Any picture must be dropped, but each line of the data should be duplicated exactly.
--- Provided material ---
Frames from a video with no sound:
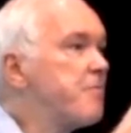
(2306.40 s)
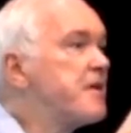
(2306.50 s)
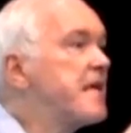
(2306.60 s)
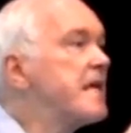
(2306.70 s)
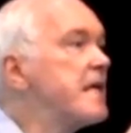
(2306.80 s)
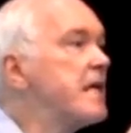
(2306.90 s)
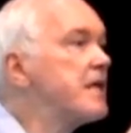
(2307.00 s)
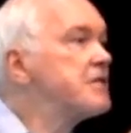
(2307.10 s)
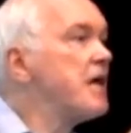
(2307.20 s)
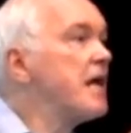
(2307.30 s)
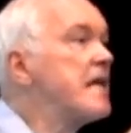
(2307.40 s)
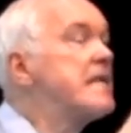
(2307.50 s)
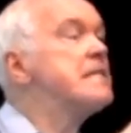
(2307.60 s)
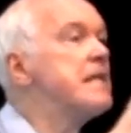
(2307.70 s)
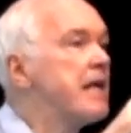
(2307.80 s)
the beginning is
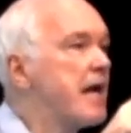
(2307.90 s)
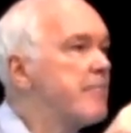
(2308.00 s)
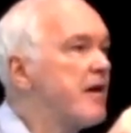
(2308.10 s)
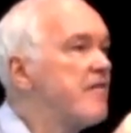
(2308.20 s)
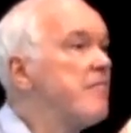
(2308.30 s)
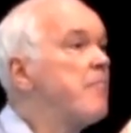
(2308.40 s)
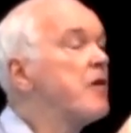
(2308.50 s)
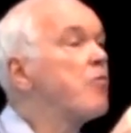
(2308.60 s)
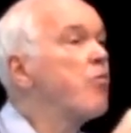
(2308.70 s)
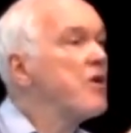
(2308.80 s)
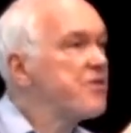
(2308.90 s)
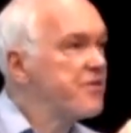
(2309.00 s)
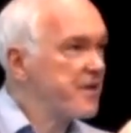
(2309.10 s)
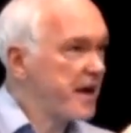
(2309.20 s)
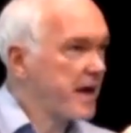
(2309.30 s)
not in the name of, but
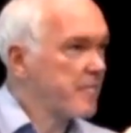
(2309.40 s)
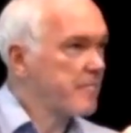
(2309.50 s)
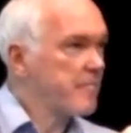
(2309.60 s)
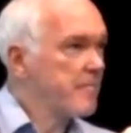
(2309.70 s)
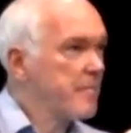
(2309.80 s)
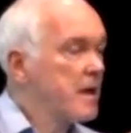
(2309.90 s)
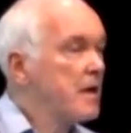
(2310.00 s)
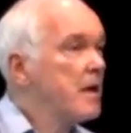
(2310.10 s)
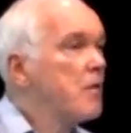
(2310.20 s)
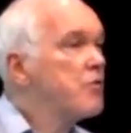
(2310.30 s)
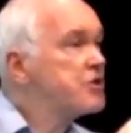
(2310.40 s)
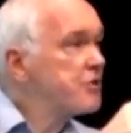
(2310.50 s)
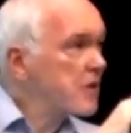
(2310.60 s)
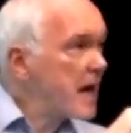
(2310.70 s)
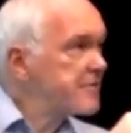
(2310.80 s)
with the name,
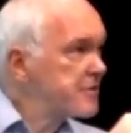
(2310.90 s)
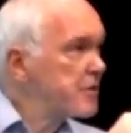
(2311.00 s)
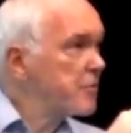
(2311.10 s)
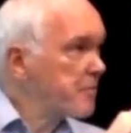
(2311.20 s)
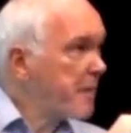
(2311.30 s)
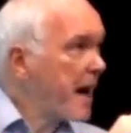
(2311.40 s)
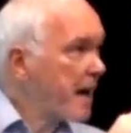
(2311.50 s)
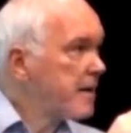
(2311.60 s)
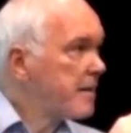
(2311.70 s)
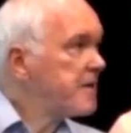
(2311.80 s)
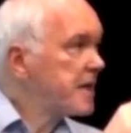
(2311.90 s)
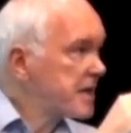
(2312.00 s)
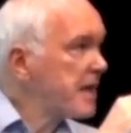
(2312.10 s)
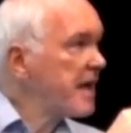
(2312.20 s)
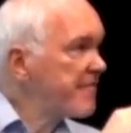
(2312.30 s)
which you're allowed to do with that. I mean,
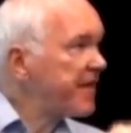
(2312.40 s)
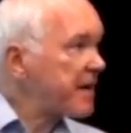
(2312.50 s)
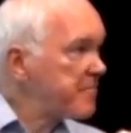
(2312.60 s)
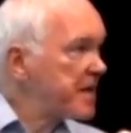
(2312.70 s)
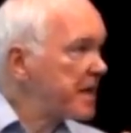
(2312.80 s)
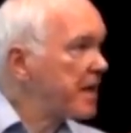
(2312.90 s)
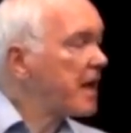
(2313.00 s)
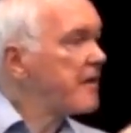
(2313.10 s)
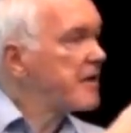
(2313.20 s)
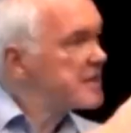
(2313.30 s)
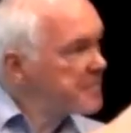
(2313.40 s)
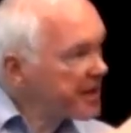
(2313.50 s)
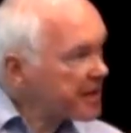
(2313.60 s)
it can have that meaning as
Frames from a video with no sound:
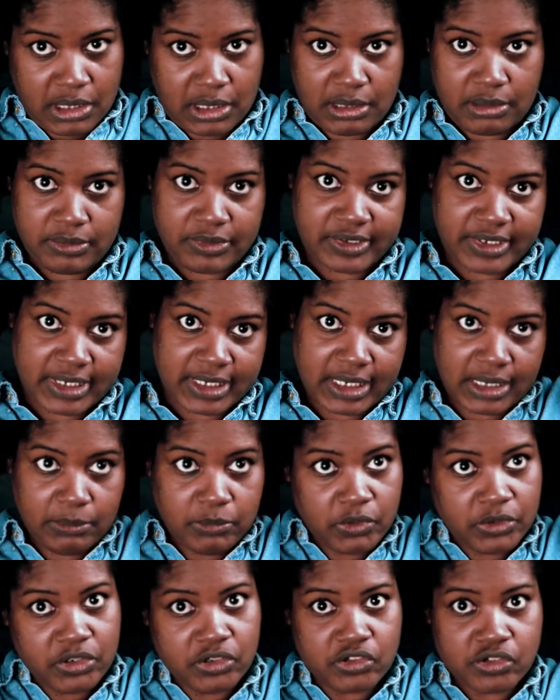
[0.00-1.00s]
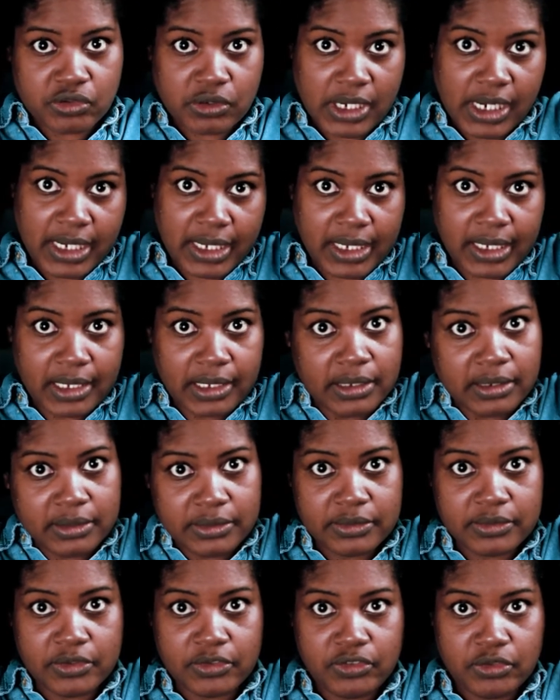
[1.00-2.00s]
I was like, I'm gonna try
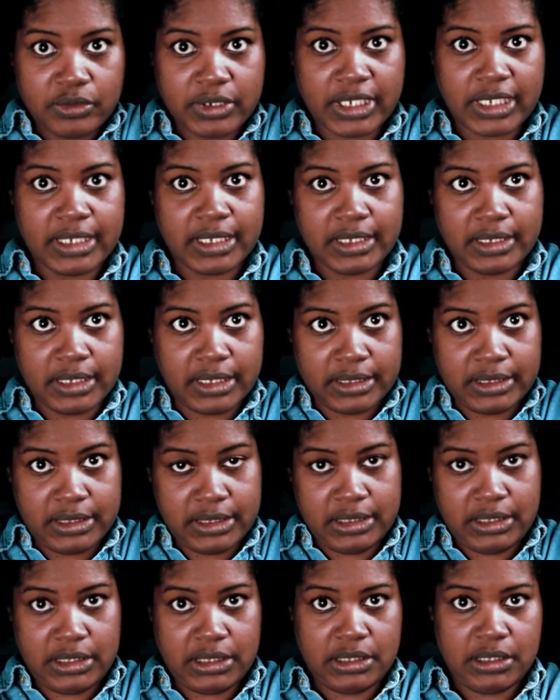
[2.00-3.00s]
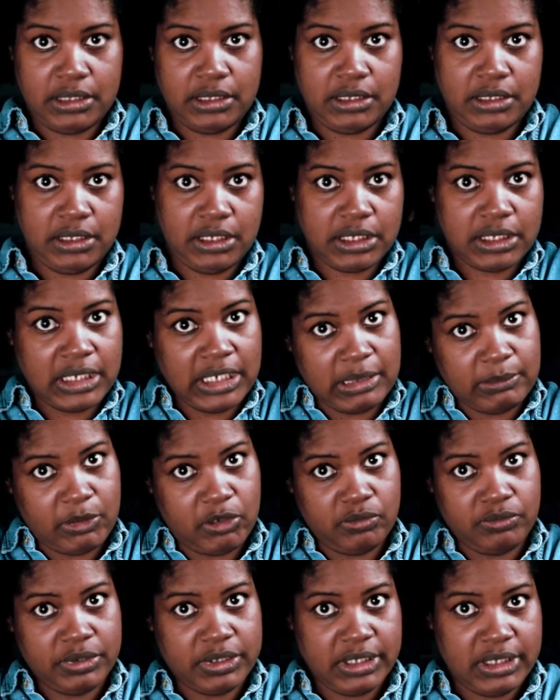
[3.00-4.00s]
to do that, and I did it, and it came
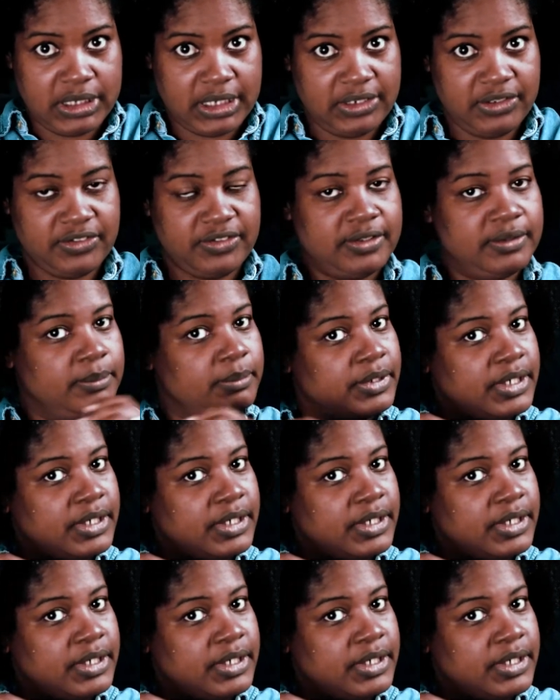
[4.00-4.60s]
out really nice.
---
§ Task solution:
Frames from a video with no sound:
(2306.40 s)
(2306.50 s)
(2306.60 s)
(2306.70 s)
(2306.80 s)
(2306.90 s)
(2307.00 s)
(2307.10 s)
(2307.20 s)
(2307.30 s)
(2307.40 s)
(2307.50 s)
(2307.60 s)
(2307.70 s)
(2307.80 s)
the beginning is
(2307.90 s)
(2308.00 s)
(2308.10 s)
(2308.20 s)
(2308.30 s)
(2308.40 s)
(2308.50 s)
(2308.60 s)
(2308.70 s)
(2308.80 s)
(2308.90 s)
(2309.00 s)
(2309.10 s)
(2309.20 s)
(2309.30 s)
not in the name of, but
(2309.40 s)
(2309.50 s)
(2309.60 s)
(2309.70 s)
(2309.80 s)
(2309.90 s)
(2310.00 s)
(2310.10 s)
(2310.20 s)
(2310.30 s)
(2310.40 s)
(2310.50 s)
(2310.60 s)
(2310.70 s)
(2310.80 s)
with the name,
(2310.90 s)
(2311.00 s)
(2311.10 s)
(2311.20 s)
(2311.30 s)
(2311.40 s)
(2311.50 s)
(2311.60 s)
(2311.70 s)
(2311.80 s)
(2311.90 s)
(2312.00 s)
(2312.10 s)
(2312.20 s)
(2312.30 s)
which you're allowed to do with that. I mean,
(2312.40 s)
(2312.50 s)
(2312.60 s)
(2312.70 s)
(2312.80 s)
(2312.90 s)
(2313.00 s)
(2313.10 s)
(2313.20 s)
(2313.30 s)
(2313.40 s)
(2313.50 s)
(2313.60 s)
it can have that meaning as
Frames from a video with no sound:
[0.00-1.00s]
[1.00-2.00s]
I was like, I'm gonna try
[2.00-3.00s]
[3.00-4.00s]
to do that, and I did it, and it came
[4.00-4.60s]
out really nice.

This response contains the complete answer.